*GOAL OF THE EXERCISE*: Leaving out the pictures, return word for word the stretch of entries below from the line holding "[00:00:00.00 to 00:00:00.90]" through the line holding "Verbatim transcript: Bishop".

(Beginning of MATERIAL SHOWN)

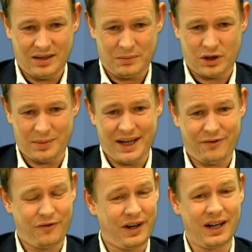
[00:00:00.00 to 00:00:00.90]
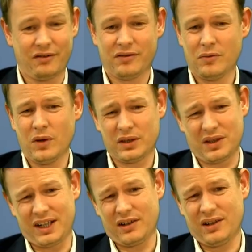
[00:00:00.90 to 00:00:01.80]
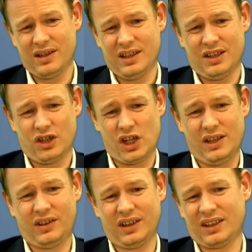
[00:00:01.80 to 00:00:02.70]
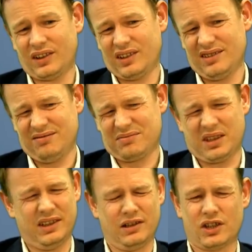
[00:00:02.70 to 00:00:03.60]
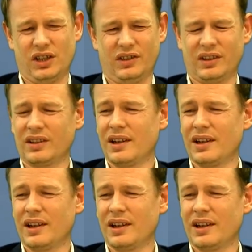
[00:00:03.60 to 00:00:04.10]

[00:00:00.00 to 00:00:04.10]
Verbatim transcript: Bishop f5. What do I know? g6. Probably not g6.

(End of MATERIAL SHOWN)
(Beginning of MATERIAL SHOWN)

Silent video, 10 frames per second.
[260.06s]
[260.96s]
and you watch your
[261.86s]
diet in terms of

(End of MATERIAL SHOWN)

*SOLUTION FOR THIS TASK*:
[00:00:00.00 to 00:00:00.90]
[00:00:00.90 to 00:00:01.80]
[00:00:01.80 to 00:00:02.70]
[00:00:02.70 to 00:00:03.60]
[00:00:03.60 to 00:00:04.10]

[00:00:00.00 to 00:00:04.10]
Verbatim transcript: Bishop f5. What do I know? g6. Probably not g6.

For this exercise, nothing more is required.